TASK REQUIREMENTS
What is needed is a faithful transcription of all the data below, pictures excluded.

PROVIDED MATERIAL
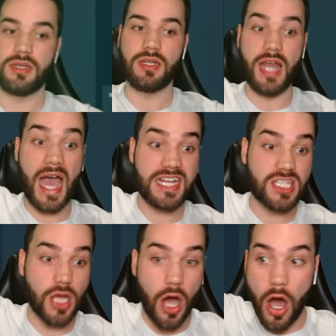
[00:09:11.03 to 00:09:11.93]

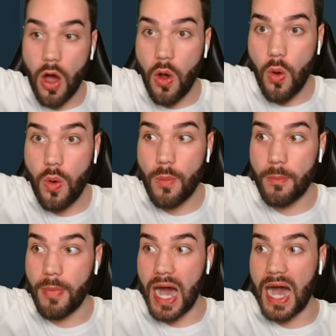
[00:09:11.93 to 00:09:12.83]
Nice. Oh
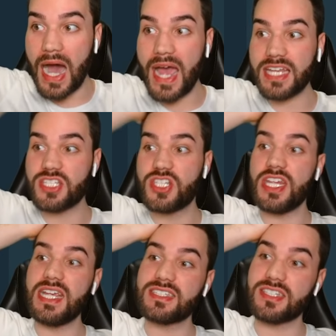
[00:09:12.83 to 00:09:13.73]
my
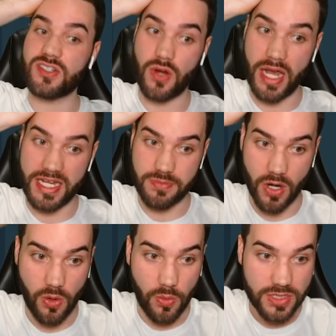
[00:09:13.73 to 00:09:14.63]
Jesus Christ,
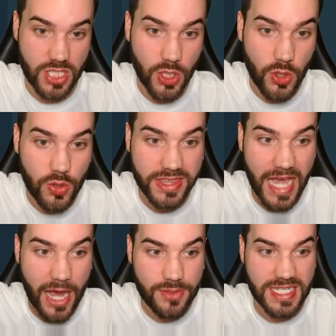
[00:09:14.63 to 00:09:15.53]
bro. two
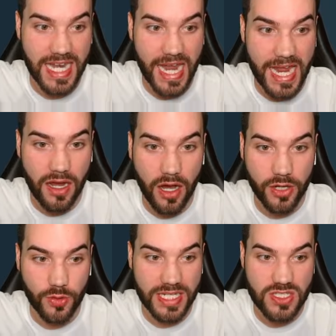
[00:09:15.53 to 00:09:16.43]
thousand eight
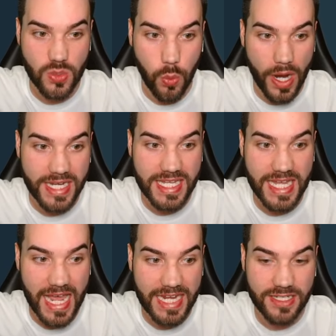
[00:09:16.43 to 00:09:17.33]
hundred
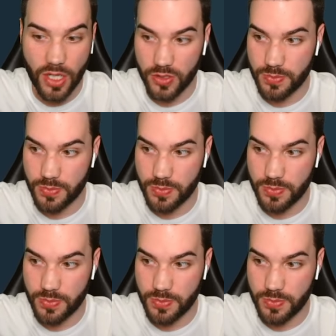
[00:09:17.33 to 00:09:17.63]
twenty-eight dollars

REPLY TO THE TASK
[00:09:11.03 to 00:09:11.93]

[00:09:11.93 to 00:09:12.83]
Nice. Oh
[00:09:12.83 to 00:09:13.73]
my
[00:09:13.73 to 00:09:14.63]
Jesus Christ,
[00:09:14.63 to 00:09:15.53]
bro. two
[00:09:15.53 to 00:09:16.43]
thousand eight
[00:09:16.43 to 00:09:17.33]
hundred
[00:09:17.33 to 00:09:17.63]
twenty-eight dollars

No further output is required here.